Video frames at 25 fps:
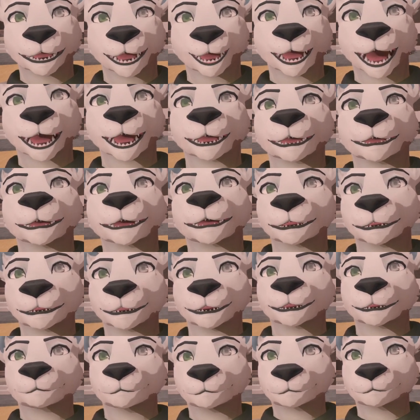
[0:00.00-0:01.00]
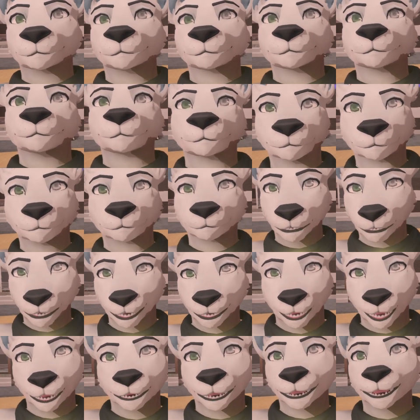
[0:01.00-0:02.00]
oh man,
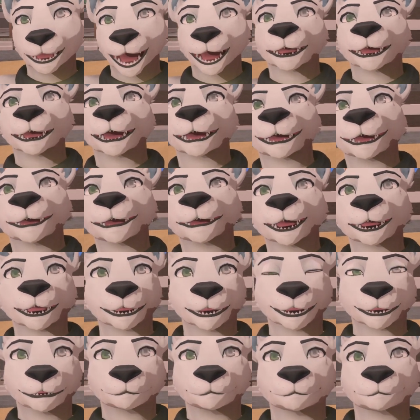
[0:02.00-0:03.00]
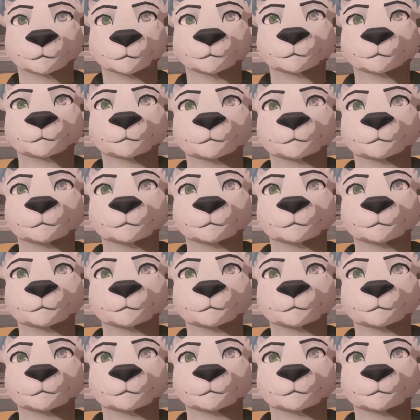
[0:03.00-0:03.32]
I couldn't imagine.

→ Required work:
Return all of the material exactly, without pictures.

→ Exercise response:
Video frames at 25 fps:
[0:00.00-0:01.00]
[0:01.00-0:02.00]
oh man,
[0:02.00-0:03.00]
[0:03.00-0:03.32]
I couldn't imagine.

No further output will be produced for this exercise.